Freecode (Freshmeat) Collections
Freecode (formerly Freshmeat) is a directory of open source projects.
Every month we download Freecode's own RDF file of information about projects listed on that directory, parse the information, and load it into our database. We then provide that data freely back to you to do with as you wish.
Project Metadata:
- Project names (long name and short names)
- Project textual descriptions
- Project URL (the Freshmeat URL and the 'real' project URL)
- Project license(s)
- Project author(s) by project
- Project stats (vitality, popularity, etc, as determined by Freshmeat)
- Project trove categories (tags)
After the interesting variables are parsed out of the pages and stored in the database, we release the data in several different formats: flat files (delimited), SQL files, and live query db access.
Frequently Asked Questions:
- How come you don't provide the trove categories in the file downloads?
We'd really like to make some sense of the trove categories, actually.

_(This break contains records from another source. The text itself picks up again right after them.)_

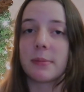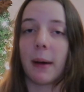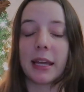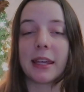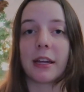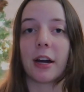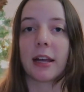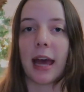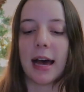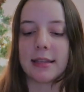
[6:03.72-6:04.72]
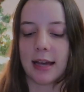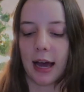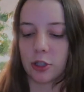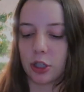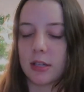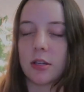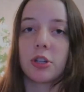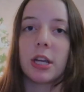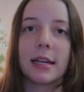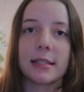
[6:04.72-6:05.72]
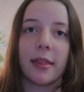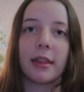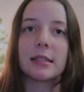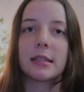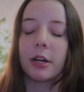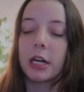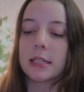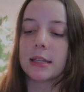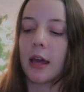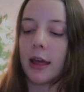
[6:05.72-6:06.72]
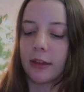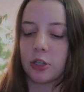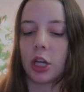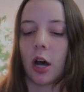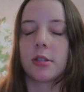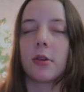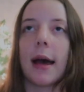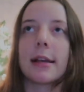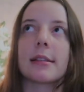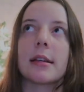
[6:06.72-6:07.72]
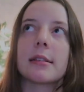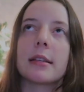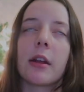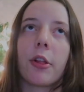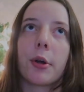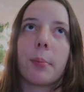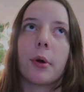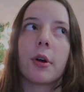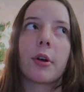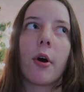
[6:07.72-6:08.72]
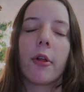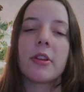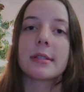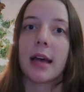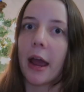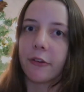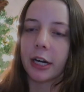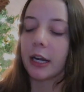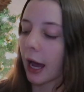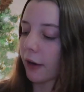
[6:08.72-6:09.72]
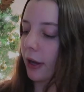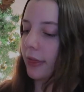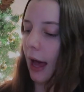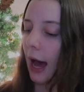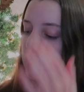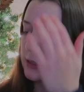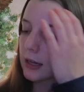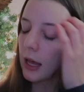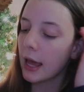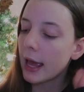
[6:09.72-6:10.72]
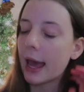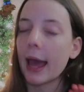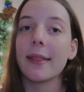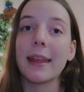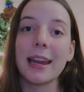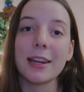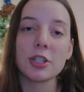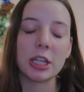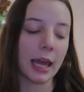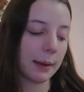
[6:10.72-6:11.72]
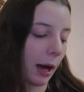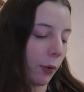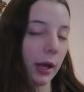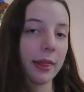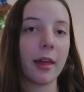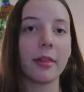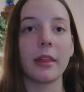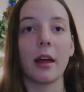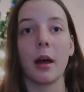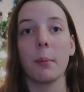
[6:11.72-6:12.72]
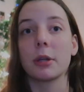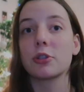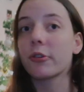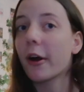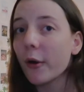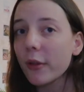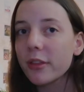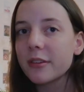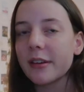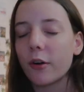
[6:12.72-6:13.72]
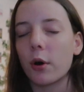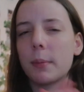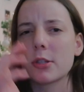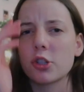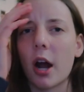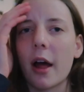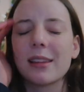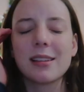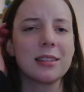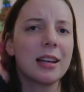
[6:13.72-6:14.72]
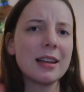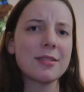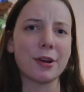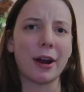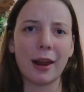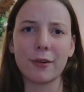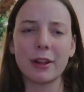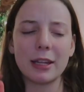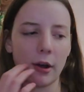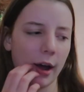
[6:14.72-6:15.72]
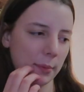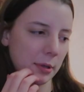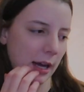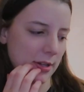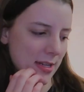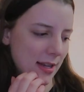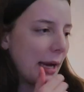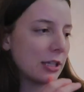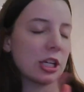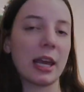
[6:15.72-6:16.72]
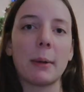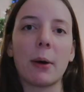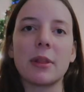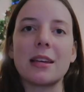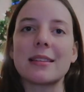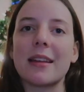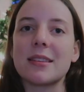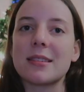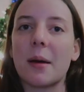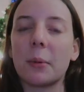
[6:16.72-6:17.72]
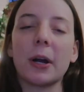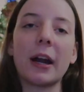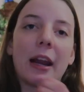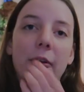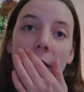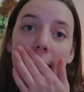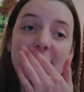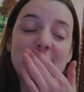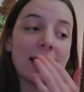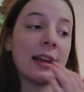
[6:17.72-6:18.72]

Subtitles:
by Kiara Cass, actually. So she has this series, then she also has a singular book called The Siren. I read that, and then she came out with The Betrothed, or Betrothed, sorry, I don't really know how to pronounce it. But she came out with this in the summer and I read it.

Ideally, we'd like to relate each numeric trove category to a textual description of that trove category, and create a "key" table for this information. Then we'd feel more comfortable releasing the trove categories for each project. Let us know if you'd like to work on this. - How come some of the data is missing from your Freshmeat downloads in early 2009?
Mostly because Freshmeat embarked on a total site redesign during this timeframe and they stopped putting out their RDF file of project data. In mid-2009 they started putting the file out again, and we were able to begin collecting this data again in May and June, however we were told that this method was deprecated and that we'd have to start using their API to collect data. So far, we have found that the RDF files are still being produced and we're still using them.